The most lackluster position group for Florida State in its recent history has been wide receiver. FSU consistently has signed blue-chip prospects, only to see them be forgotten or not achieve the kind of success that fans envisioned.
Even with three quarterbacks (Christian Ponder, E.J. Manuel and Jameis Winston) going in the first round since 2011, FSU has had just one wide receiver drafted in the first round this decade (Kelvin Benjamin, in 2014). He is one of just three FSU receivers selected in the first round this century (the others were Javon Walker in 2002 and Peter Warrick in 2000). And Warrick was the first FSU first-round receiver since Jessie Hester in 1985.

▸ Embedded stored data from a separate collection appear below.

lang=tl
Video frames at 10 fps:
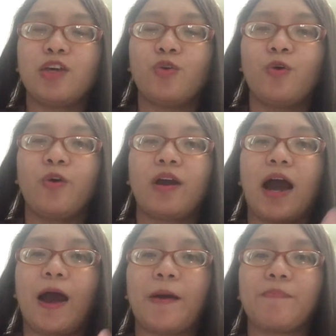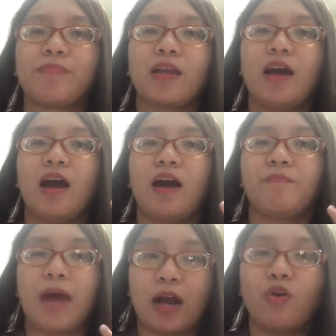yung um,
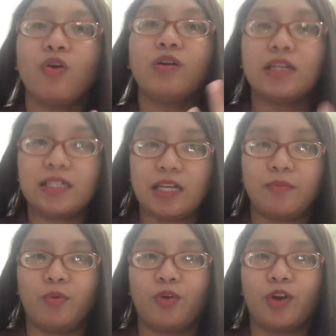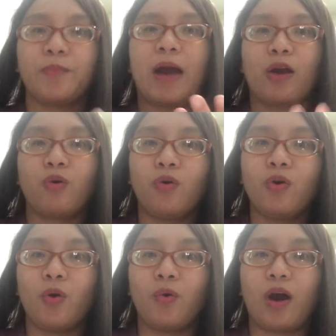bago kong resibo or bago
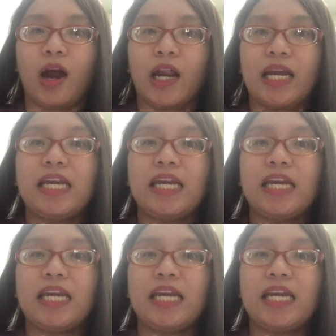kong OR,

The jury is still out on this crop of Florida State wide receivers. All arrived with big-play potential, including holdovers and those signed in the 2018 recruiting class. Perhaps Willie Taggart’s offense should put this group back on the map. Could we see a receiving corps that rivals the late ’90s FSU teams?
I like to think of Taggart’s offense as the “rock-paper-scissors offense,” and the scissors are the receivers. This offense has the potential to be a lethal and potent unit, considering it has every type of wide receiver you could want: short, quick and agile; tall possession receiver; deep-play threats; and big, physical and fast guys.

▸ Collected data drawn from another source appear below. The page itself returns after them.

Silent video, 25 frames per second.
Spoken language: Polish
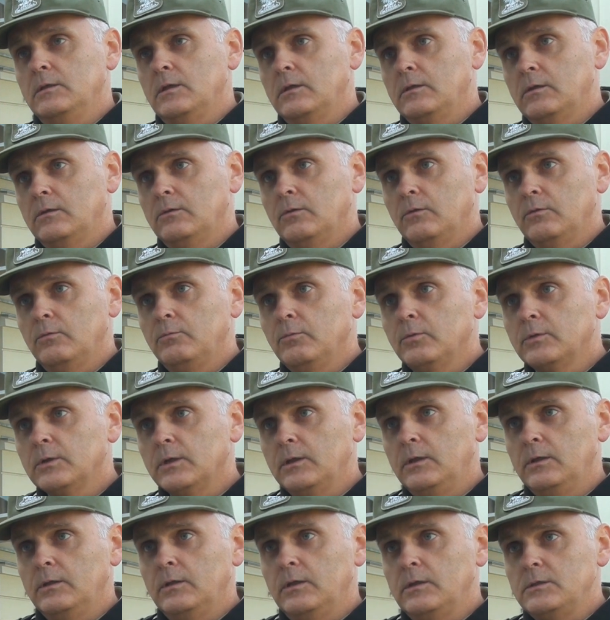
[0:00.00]
na terytorium
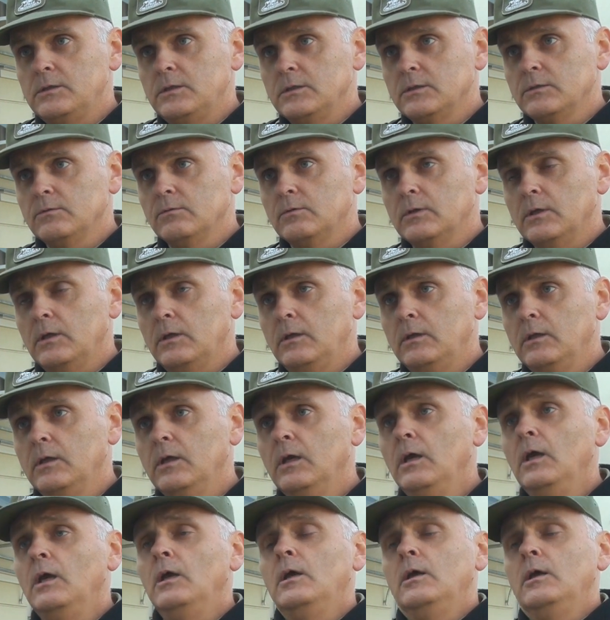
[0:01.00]
Ukrainy, jeśli z Ukrainy,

Some say the group lacks depth, but that is a short-sighted view. The group definitely lacks experience in making plays, but the youth and energy may be what propels FSU back into its winning ways.

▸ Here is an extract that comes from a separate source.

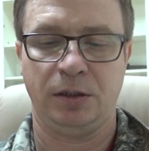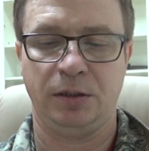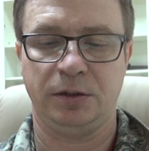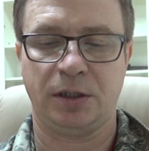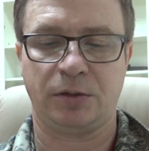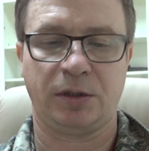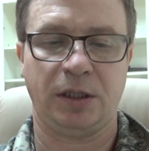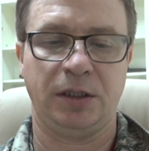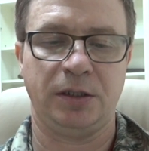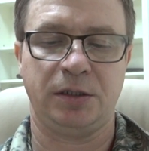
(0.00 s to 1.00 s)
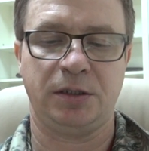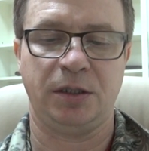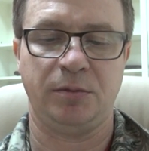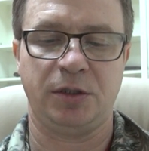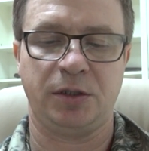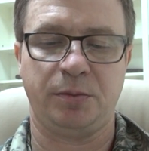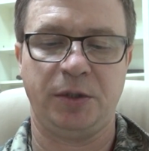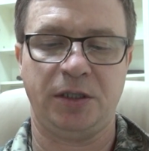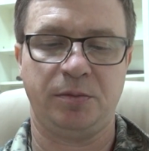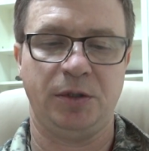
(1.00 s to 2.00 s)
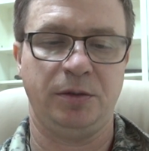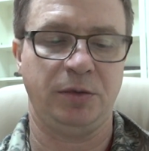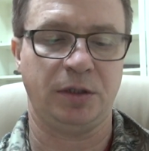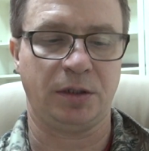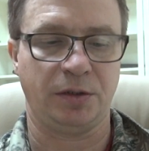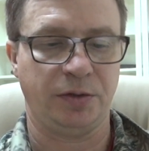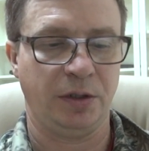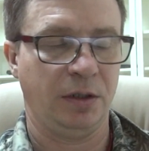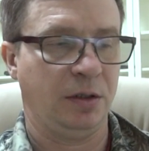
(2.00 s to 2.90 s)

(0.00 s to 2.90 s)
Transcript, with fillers: Длина рукояти 75 миллиметров.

Senior Nyqwan Murray is the veteran and must be a leader. Flashes no longer are acceptable; he must be a consistent threat. He stands to benefit the most from this offense because of his abilities in space.
Sophomore D.J. Matthews has been mentioned often because of his big-play capability. He showed enough during the final few games last season to make fans excited about seeing him in a bigger role. He also should be expected to play a bigger special teams role this season.
Junior Keith Gavin is the most intriguing receiver in this offense. He has all the physical traits of a first-round pick, but drops and average route-running have left fans wondering when he is going to do something. At 6 feet 3 and 225 pounds, with good hands and speed, he should be a consistent threat. His problem has been that football is played on the field, not on paper. If he matures under position coach David Kelly’s tutelage, look out: You could be seeing FSU’s next first-round pick at receiver. Think Kelvin Benjamin but with speed. If the offense is creating one-on-one matchups like it’s supposed to, Gavin’s size/speed combination is difficult to defend.
Redshirt freshman Tamorrion Terry and true freshmen Tre’Shaun Harrison and Jordan Young are guys who should be able to contribute this fall. Add in tight ends Tre’ McKitty and Cameron McDonald, and one can get excited about a passing attack that’s not just dictated by a quarterback having to make great throws.
One of the drawbacks of the old system was that it tried to create the right play by making receivers consistently make the right read on option routes. It’s a good concept in theory – and you should always be in the right play – but if receivers don’t truly understand the system, it forces them to play slow and quarterbacks to have to make longer reads, which can lead to your quarterback getting crushed in the pocket. FSU fans have seen this for a while.
Taggart’s power spread offers distinct patterns and should make defenses honest because of the threat of the run. A wide receiver doesn’t have to figure out the pattern he needs to run; instead, he just goes and that creates faster play. Faster plays create faster reads. Mix in the up-tempo offense and you have the recipe for a dynamic offense.